WORK INSTRUCTIONS — Look through the data below. Collect every line where the word "Video" occurs.

DATA FOR PROCESSING —
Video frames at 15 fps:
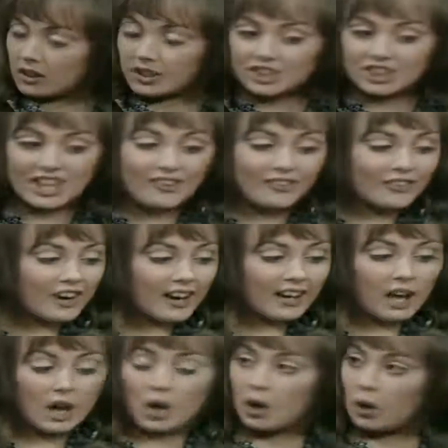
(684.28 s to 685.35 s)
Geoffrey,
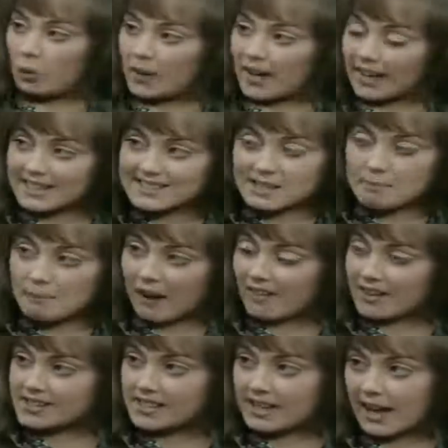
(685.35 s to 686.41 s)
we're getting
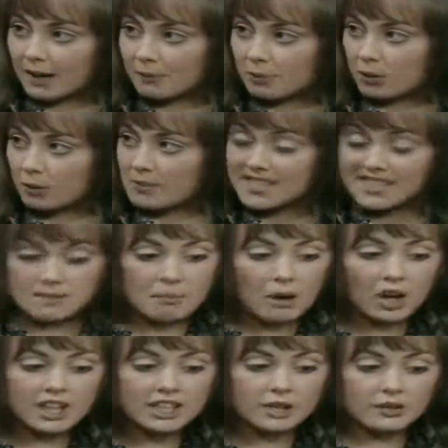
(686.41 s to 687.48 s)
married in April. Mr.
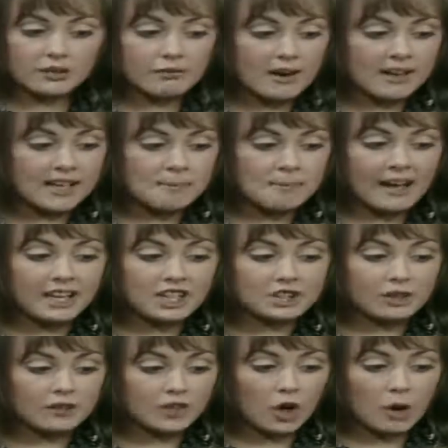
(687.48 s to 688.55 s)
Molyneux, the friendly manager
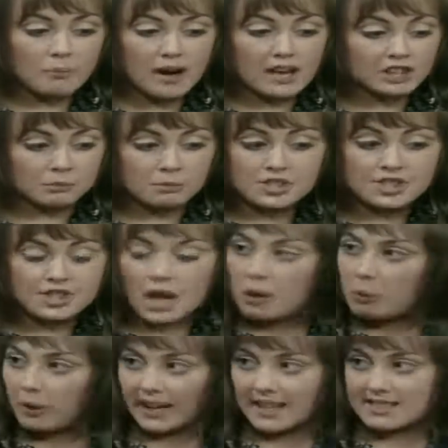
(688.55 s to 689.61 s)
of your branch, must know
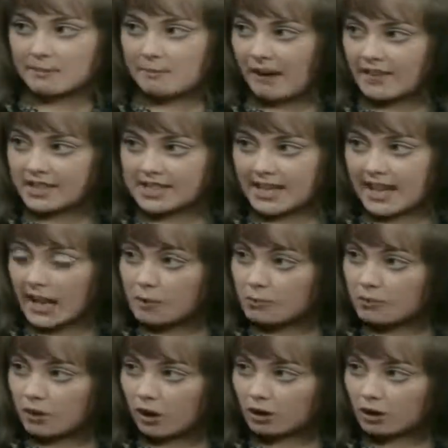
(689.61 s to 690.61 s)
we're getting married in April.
...
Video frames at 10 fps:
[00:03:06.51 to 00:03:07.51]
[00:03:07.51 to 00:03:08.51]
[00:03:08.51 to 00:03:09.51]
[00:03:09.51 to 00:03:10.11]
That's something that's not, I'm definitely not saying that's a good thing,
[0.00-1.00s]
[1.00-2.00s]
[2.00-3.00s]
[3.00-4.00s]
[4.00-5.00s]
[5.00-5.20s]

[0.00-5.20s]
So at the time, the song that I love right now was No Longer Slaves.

TASK ANSWER —
Video frames at 15 fps:
Video frames at 10 fps:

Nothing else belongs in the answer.